Showing posts with label bud swell. Show all posts
Showing posts with label bud swell. Show all posts

Thursday, April 30, 2015

Planting

April, a month of blue skies and pleasant breezes, has come to an end.

Red maple buds and golden willow catkins against an April sky.
In the vineyard, the vines are doing exactly what we want them to do in this pleasant, amiable month:

Slumbering.

Those who grow grapes for a living track the phenology, or growth stages, of the vines each season with something known as the Eichorn-Lorenz scale. Right now, we are at what's known as the doeskin stage of bed swell: the buds are swollen, but not open, with brownish wool clearly visible.

A "doeskin" bud on the verge of burst.
A few more warm sunny afternoons, and the first tender green leaves will emerge.

In Canton, Ohio, we are subject to potential spring freezes well into May, so it's reassuring to have reached the end of April and find our emerging grape leaves still tightly folded, insulated with doe skin.

The only green grape leaves we see so far are on a few baby plants we propagated in the greenhouse over the winter, ready to move from protected shelter to the great outdoors.

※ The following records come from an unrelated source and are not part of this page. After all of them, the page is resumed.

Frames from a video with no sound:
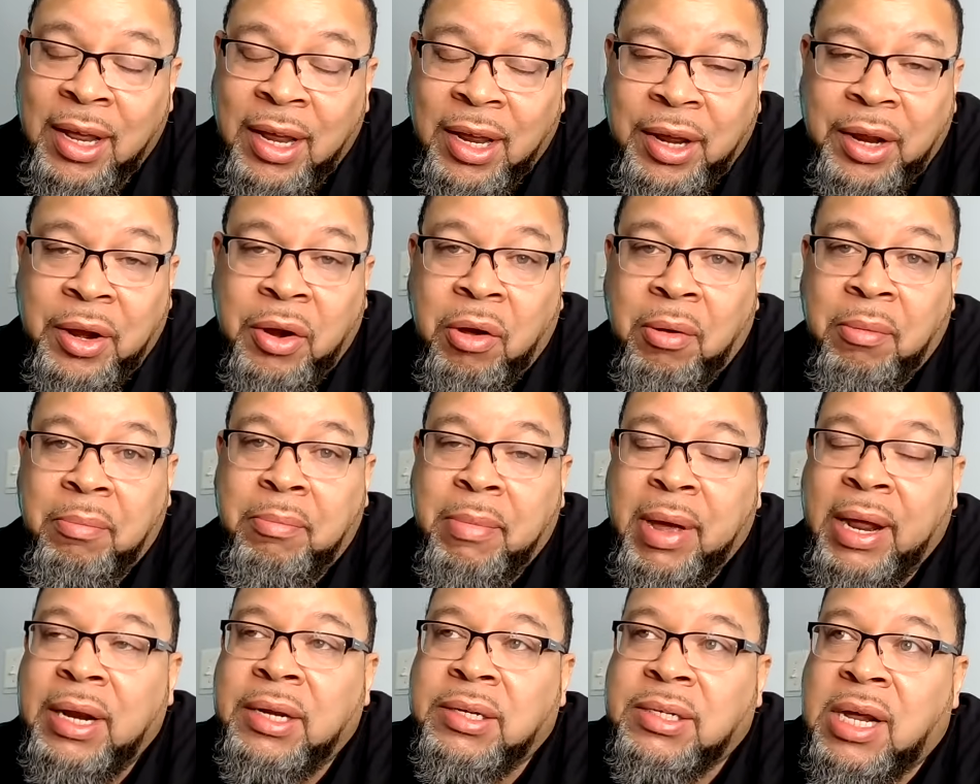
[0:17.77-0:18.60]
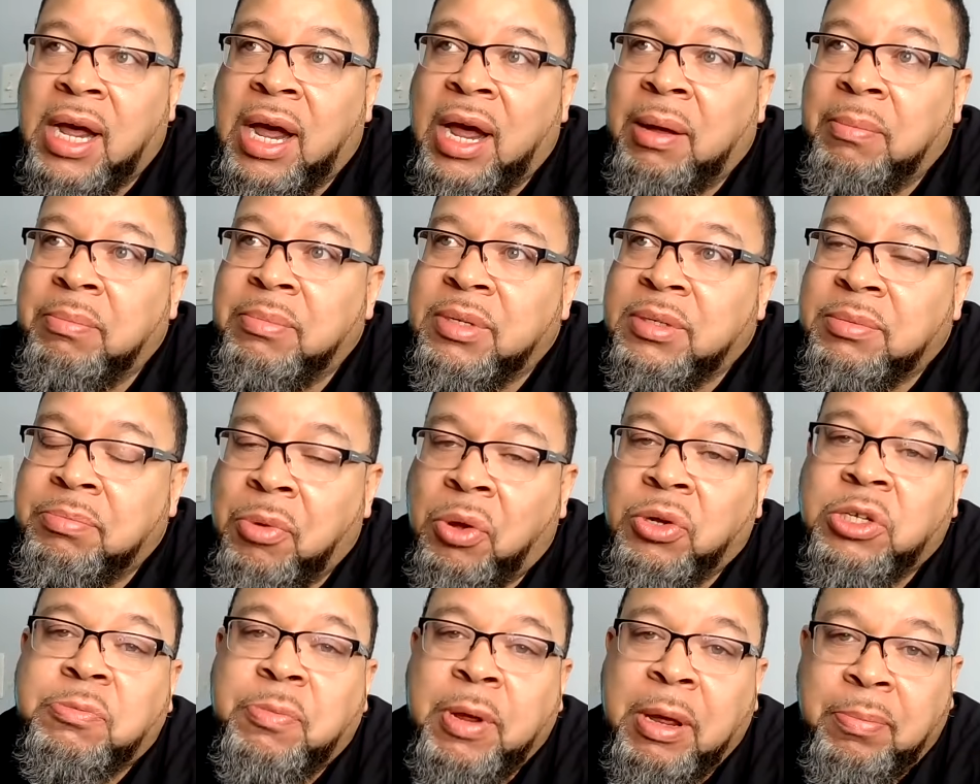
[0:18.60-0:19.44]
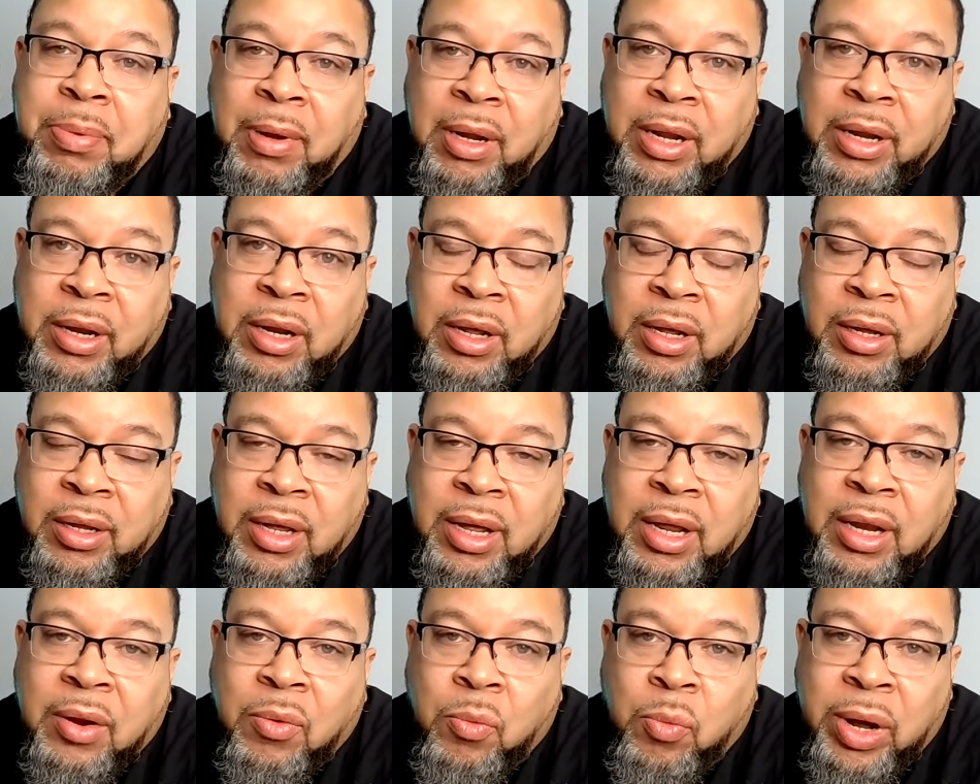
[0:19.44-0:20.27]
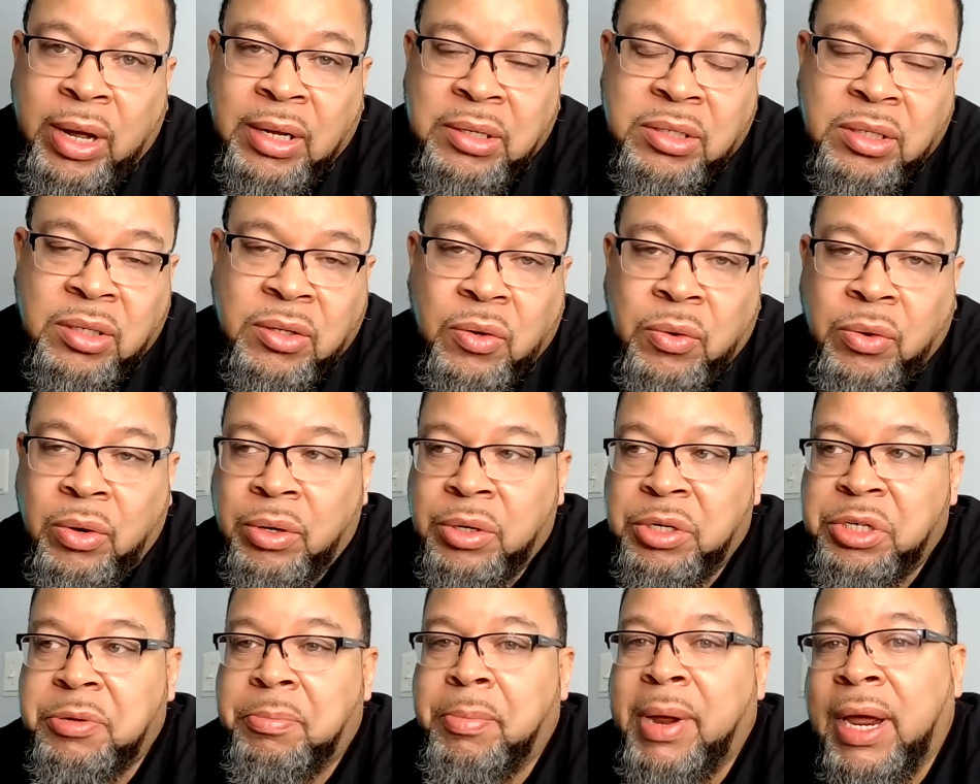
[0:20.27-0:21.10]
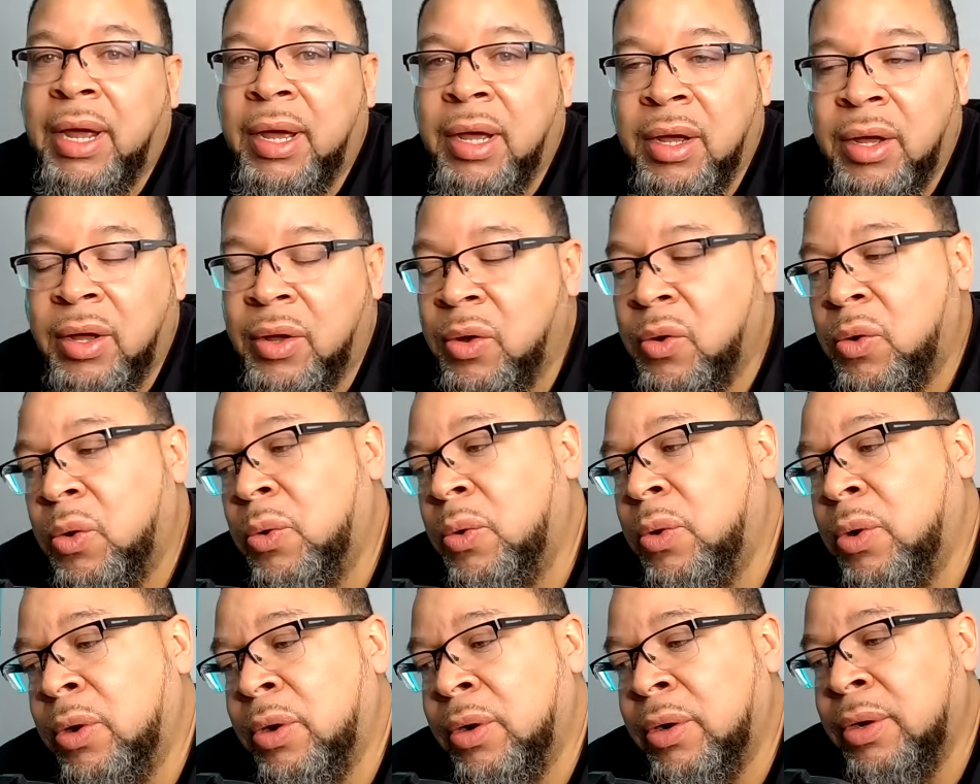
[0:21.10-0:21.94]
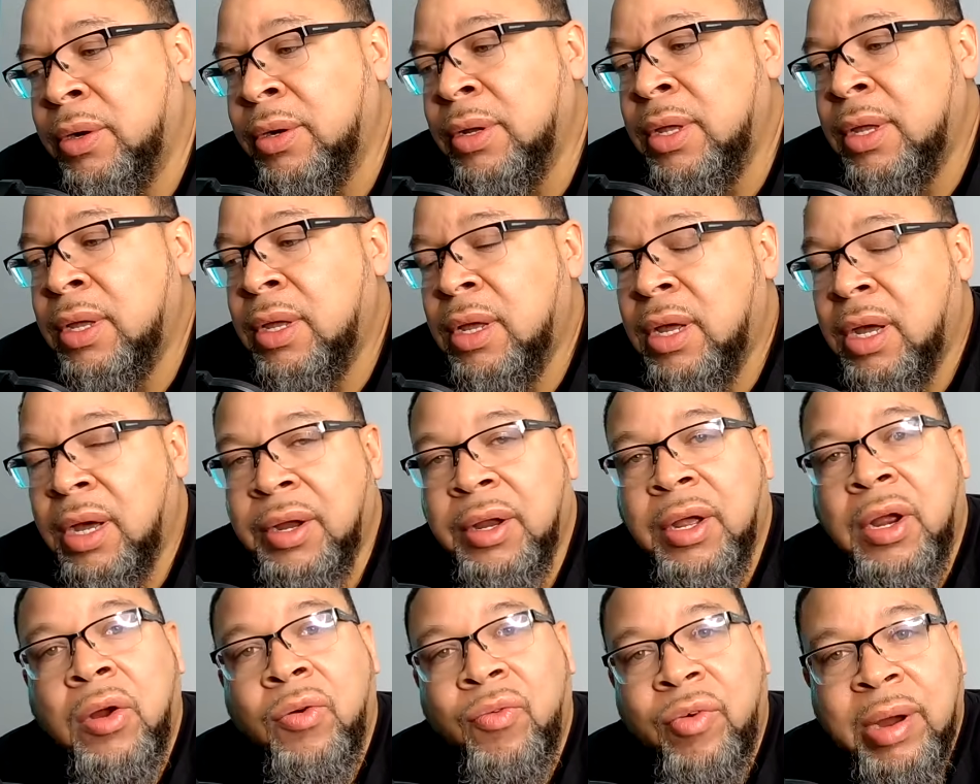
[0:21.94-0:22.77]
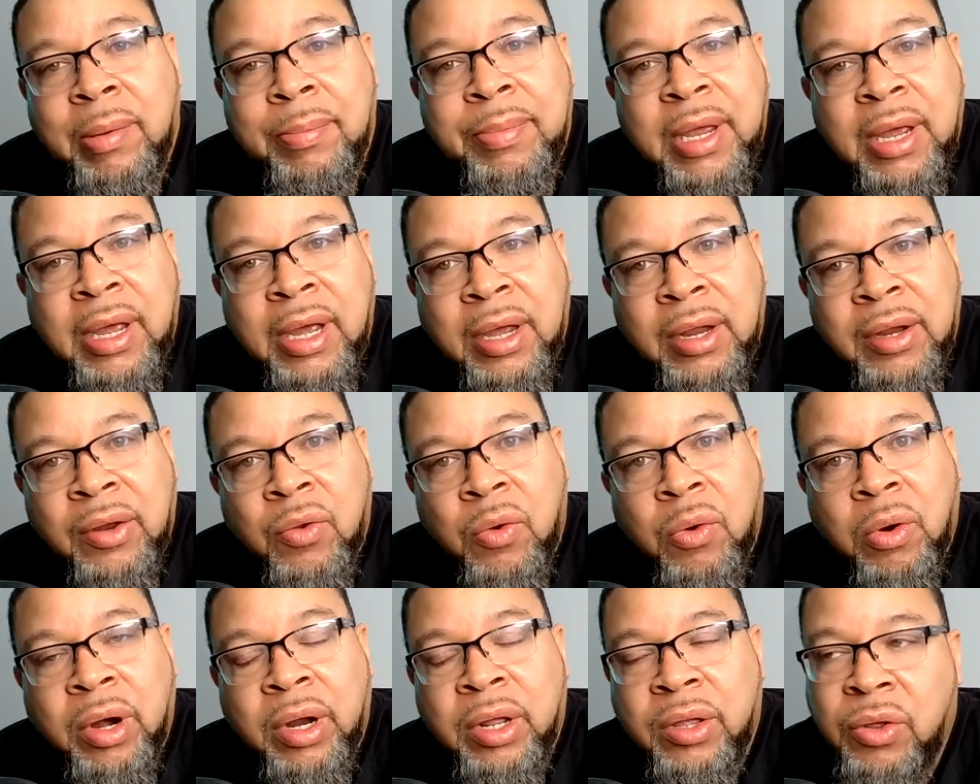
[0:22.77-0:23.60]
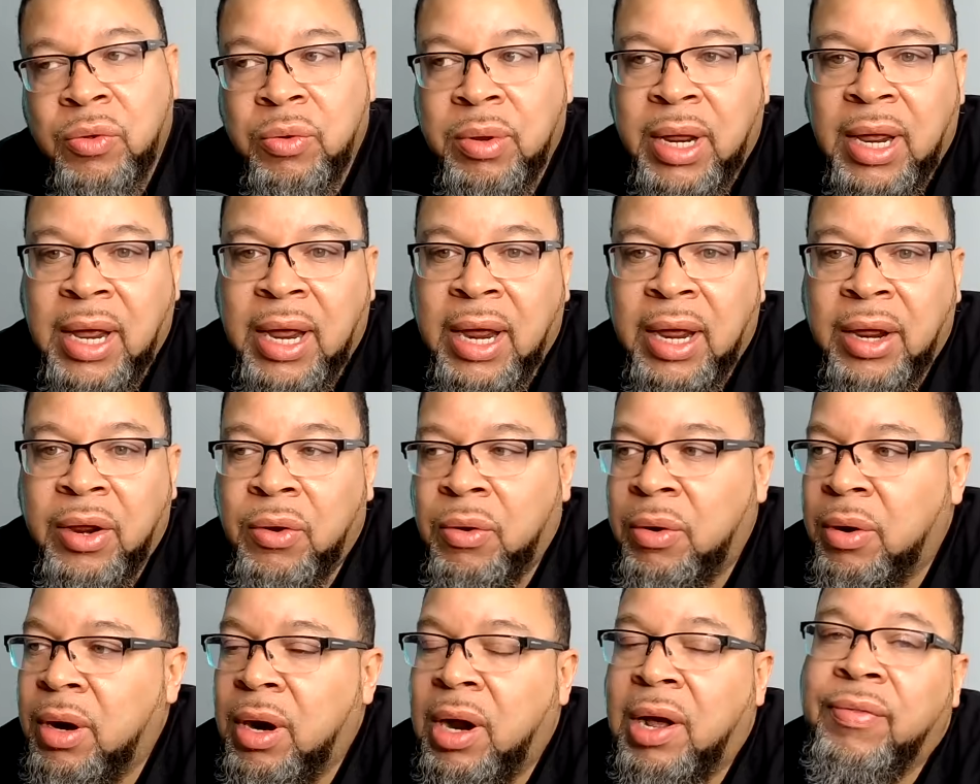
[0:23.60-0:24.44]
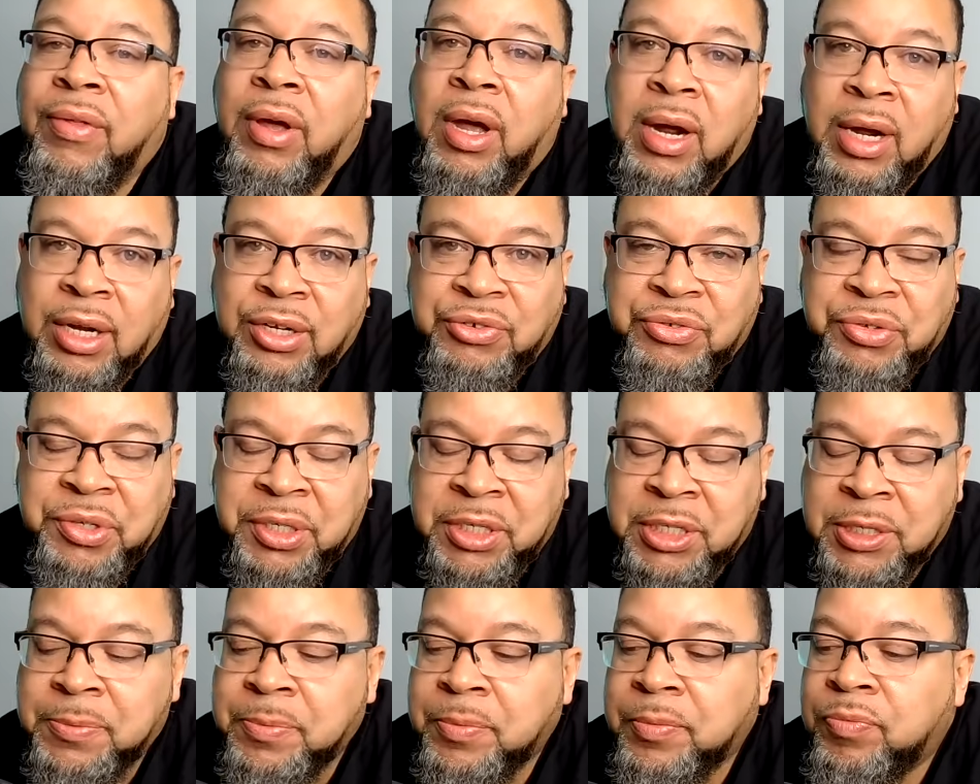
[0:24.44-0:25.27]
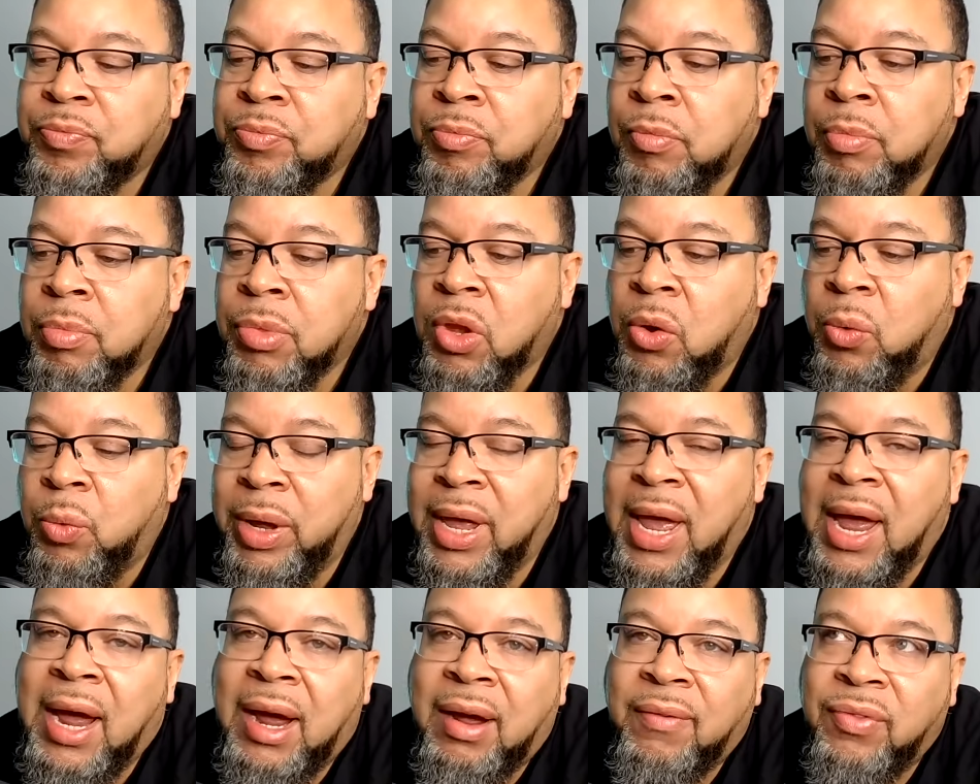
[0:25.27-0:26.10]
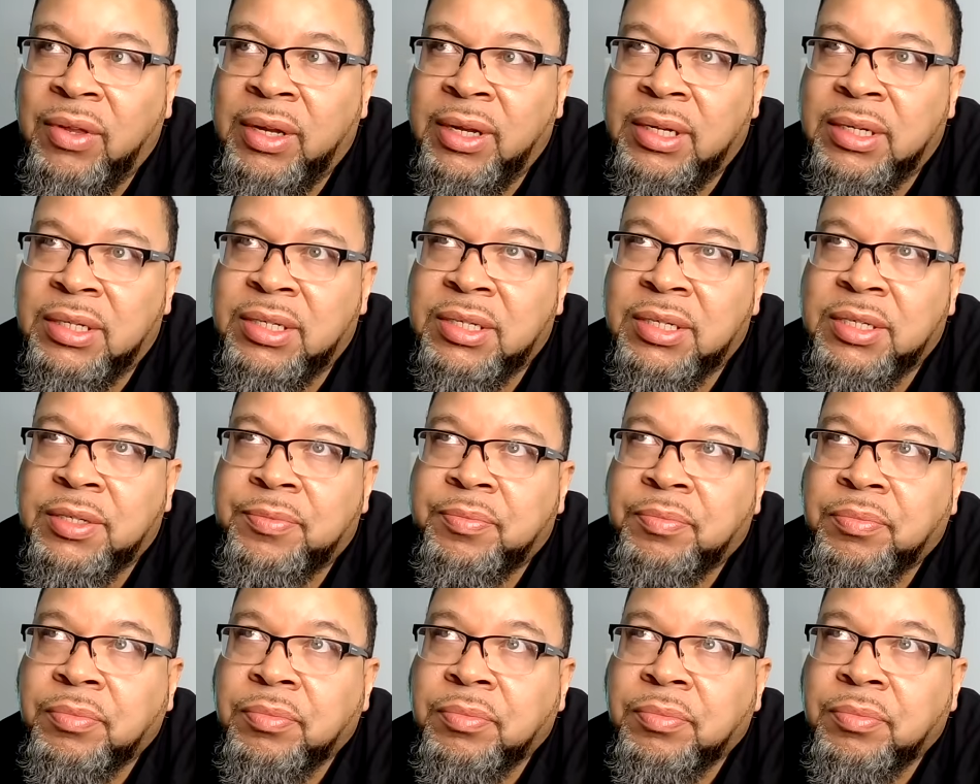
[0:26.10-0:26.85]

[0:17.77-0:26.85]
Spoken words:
Many times, most people in the West or Jamaica or the Caribbean or the UK or other countries, we have this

A young Vignoles vine propagated over the winter from a dormant cutting.
So in the lull while we await the unfurling of  leaves out in the real world, we find ourselves looking ahead to a few harvests down the road:

We are planting bare root grape plants, which won't bear fruit for another two to three seasons.

The soil is finally warm enough, and we dig a big enough hole in the crumbly loam to accommodate the ample roots of bare root plants we received in the mail.

A bundle of bare root Vignoles vines awaits transplant.
The wine grapes we have chosen to establish in our vineyard have proven remarkably hardy, but every year there are just a few that don't make it, and need replaced. With several acres and thousands of vines, even just a fraction of a percent of loss can mean several pleasant April days of digging, and planting.

In the vineyard, the leaves emerge before the subtle yellow grape flowers, which we likely won't see until June.

But in the orchard, flowers precede the leaves, so we close April enjoying apple and pear blossoms decorating each tree.

Pear blossoms in the orchard.
With the turn of the calendar page, tomorrow ushers in a month of even more rapid growth and change.

In May, doeskin will give way to delicate pink and light green grape leaves, which if they survive a late frost, will grow into the enormous tough leaves and rampant shoots we will struggle all season to contain.

In the vineyard, it's always just a little bit hard to let pleasant April go, even as we plant for future bountiful harvests.

Wild apple blossoms decorate a fence row.

Thursday, April 24, 2014

Swell

The flowers are come on the earth; 
the time of cutting the vines is come, 
and the voice of the dove is sounding in our land.
~Song of Songs 2:12


It's a time of pregnant expectation in the vineyard.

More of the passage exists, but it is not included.